The game enabled the Breakers to see how they would react when they found themselves in a hole. They could field-test a defence focused on increased aggressiveness, while they also learned how they would handle adversity arriving from both the opposition and the referees' whistles.
And, in case the 101-81 margin didn't speak for itself, the Breakers discovered that in each of those scenarios they were seriously deficient.
There are five games to go in the Australian NBL regular season, starting with the visit of Perth on Thursday. The Breakers will make the playoffs - their final finishing position is the only remaining doubt - and they will soon face a team as fired up as Sydney were at Vector Arena.
How Dean Vickerman's side cope with that challenge will determine the outcome of the campaign and, for that reason, the Kings did their opposition a major favour.
That favour started in the second quarter, when the Breakers shipped 30 points. They were being out-rebounded and out-worked in the effort areas, losing the fight for every loose ball, but bad quarters happen. The key is what happens next.
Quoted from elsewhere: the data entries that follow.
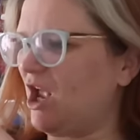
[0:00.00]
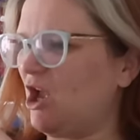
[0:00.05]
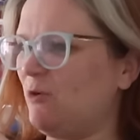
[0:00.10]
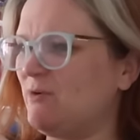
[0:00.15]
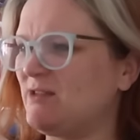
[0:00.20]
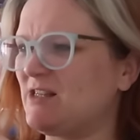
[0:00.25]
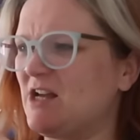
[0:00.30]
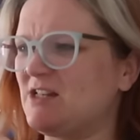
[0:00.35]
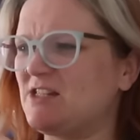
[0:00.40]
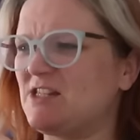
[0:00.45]

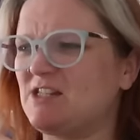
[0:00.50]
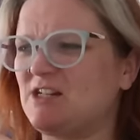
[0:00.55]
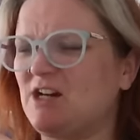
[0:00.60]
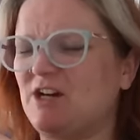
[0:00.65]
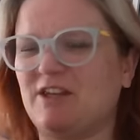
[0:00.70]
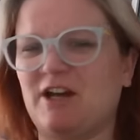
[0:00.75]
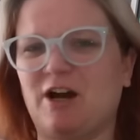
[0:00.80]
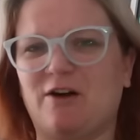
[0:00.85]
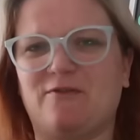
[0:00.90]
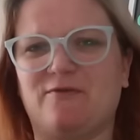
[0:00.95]
always like to
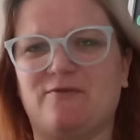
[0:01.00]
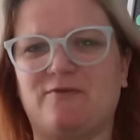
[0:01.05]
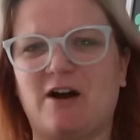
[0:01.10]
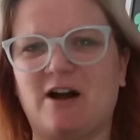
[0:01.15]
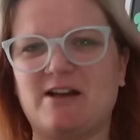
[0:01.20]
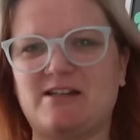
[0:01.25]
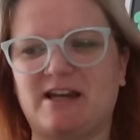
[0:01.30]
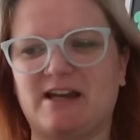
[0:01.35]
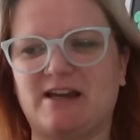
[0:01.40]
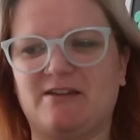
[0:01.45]
start the old
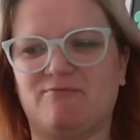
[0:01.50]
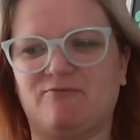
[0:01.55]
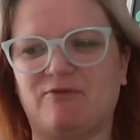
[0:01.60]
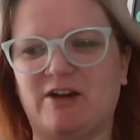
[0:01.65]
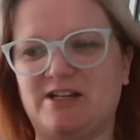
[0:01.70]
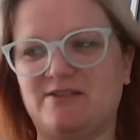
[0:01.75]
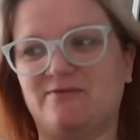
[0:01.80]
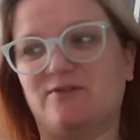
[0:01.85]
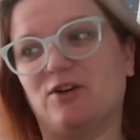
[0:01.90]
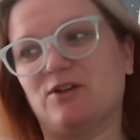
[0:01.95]
Friday
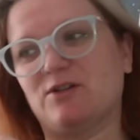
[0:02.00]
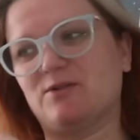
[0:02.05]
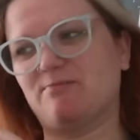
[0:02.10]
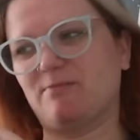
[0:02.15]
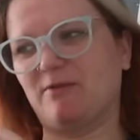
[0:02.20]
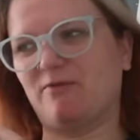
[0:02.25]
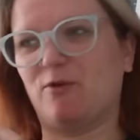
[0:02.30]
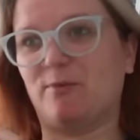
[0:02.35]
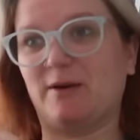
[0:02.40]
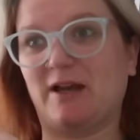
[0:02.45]
reading vlogs
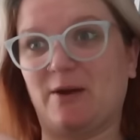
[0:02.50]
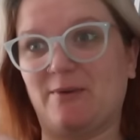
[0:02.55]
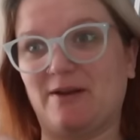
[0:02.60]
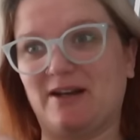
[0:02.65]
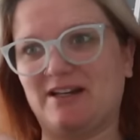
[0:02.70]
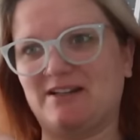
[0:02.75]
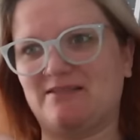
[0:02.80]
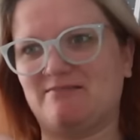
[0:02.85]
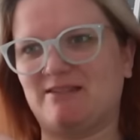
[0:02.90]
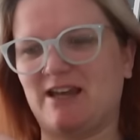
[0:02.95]
before we go
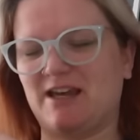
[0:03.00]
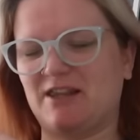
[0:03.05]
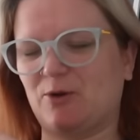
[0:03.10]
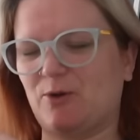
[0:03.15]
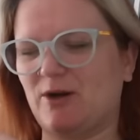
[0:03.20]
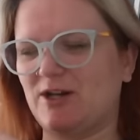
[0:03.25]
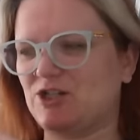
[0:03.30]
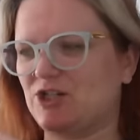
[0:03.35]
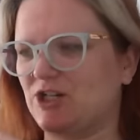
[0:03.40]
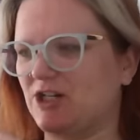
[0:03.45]
in and get the
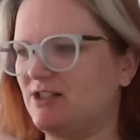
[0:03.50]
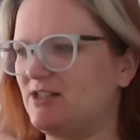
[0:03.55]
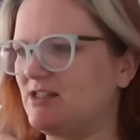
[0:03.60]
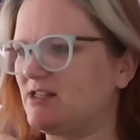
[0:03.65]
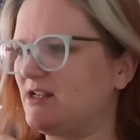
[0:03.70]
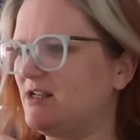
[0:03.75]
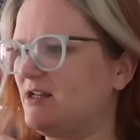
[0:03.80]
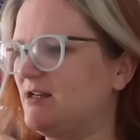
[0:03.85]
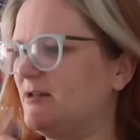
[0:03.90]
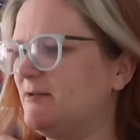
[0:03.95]

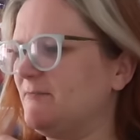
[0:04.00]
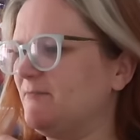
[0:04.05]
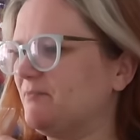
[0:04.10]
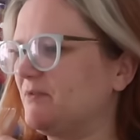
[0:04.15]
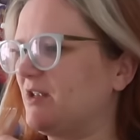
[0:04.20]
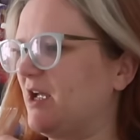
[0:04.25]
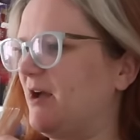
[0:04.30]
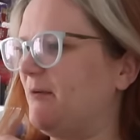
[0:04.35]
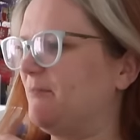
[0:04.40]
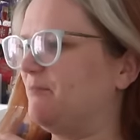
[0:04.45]
questions
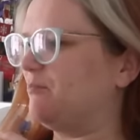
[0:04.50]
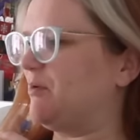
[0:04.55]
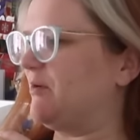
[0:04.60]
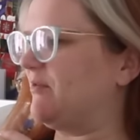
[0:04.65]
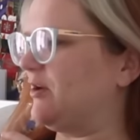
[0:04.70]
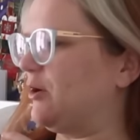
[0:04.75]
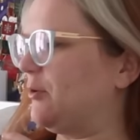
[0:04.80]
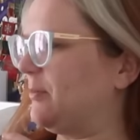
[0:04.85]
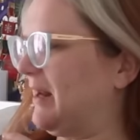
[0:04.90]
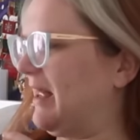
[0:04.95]
um, with
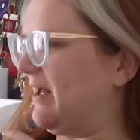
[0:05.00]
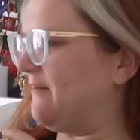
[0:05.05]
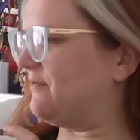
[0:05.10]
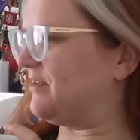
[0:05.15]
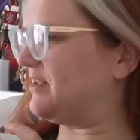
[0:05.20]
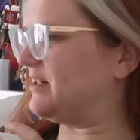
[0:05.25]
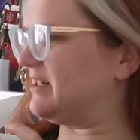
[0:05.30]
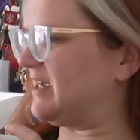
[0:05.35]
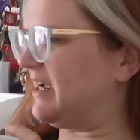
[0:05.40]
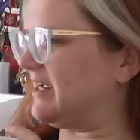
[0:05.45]
a little plan
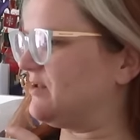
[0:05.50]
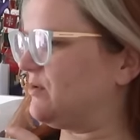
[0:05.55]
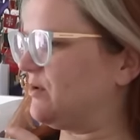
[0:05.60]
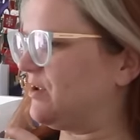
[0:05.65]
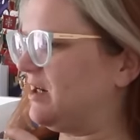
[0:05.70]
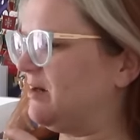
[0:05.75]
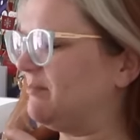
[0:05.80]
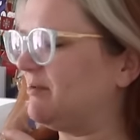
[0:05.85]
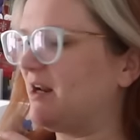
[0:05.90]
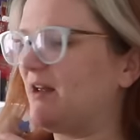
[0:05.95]
for the day. So I
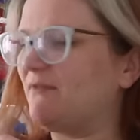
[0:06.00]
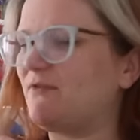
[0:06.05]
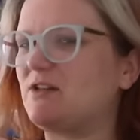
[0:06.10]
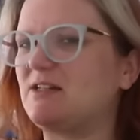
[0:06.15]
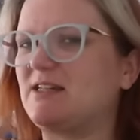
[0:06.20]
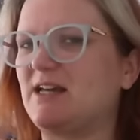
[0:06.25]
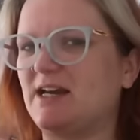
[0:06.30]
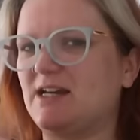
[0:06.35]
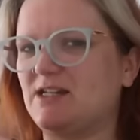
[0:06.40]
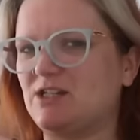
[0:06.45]
think I'm going to have
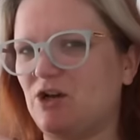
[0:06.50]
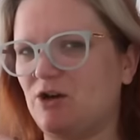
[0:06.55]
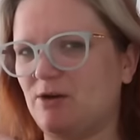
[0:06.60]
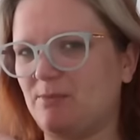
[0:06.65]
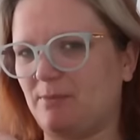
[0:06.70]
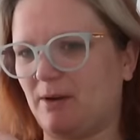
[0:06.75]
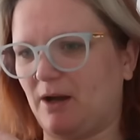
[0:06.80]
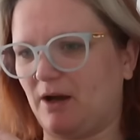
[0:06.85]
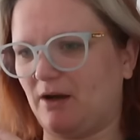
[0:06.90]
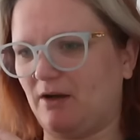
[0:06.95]
a
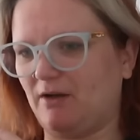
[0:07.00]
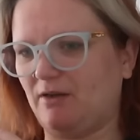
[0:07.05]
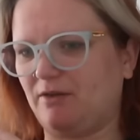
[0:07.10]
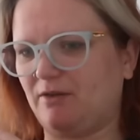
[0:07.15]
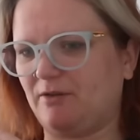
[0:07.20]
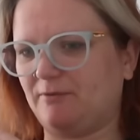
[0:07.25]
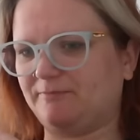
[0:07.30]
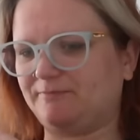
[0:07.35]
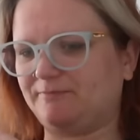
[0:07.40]
daytime bath.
"We talked about through the week that if we got down about how we would try to get out of it," Vickerman said. "We were trying to come back, trying to change our defence to a more aggressive defence and we just didn't quite have everybody on the same page to get that done."
The attempted comeback failed for a couple of reasons. That aggressive brand of defence has hardly been seen this season and Vickerman acknowledged the need for more practise in the coming weeks, while the Breakers were also lacking on-court leaders when the going got tough.
"It's something this group can get better at - when we get down a little bit that everybody's got to talk a little bit more. We can't just have a couple of people drive that, we've got to have everybody keep communicating to each other."
The Breakers seemed to spend more time communicating with the referees than one another, leading to Cedric Jackson being ejected late in the game for arguing with the officials. Vickerman was disappointed with the disparity in the foul count but knew it was far from the deciding factor.
"You don't like to see, when you come out of a game, where they shoot 30 free throws and we shoot 10 free throws for the game," he said. "But, at the end of the day, that wasn't the result.
"It affected us emotionally, and we reacted. We've got to be better than that. We can't come with that kind of mindset again for the rest of the year."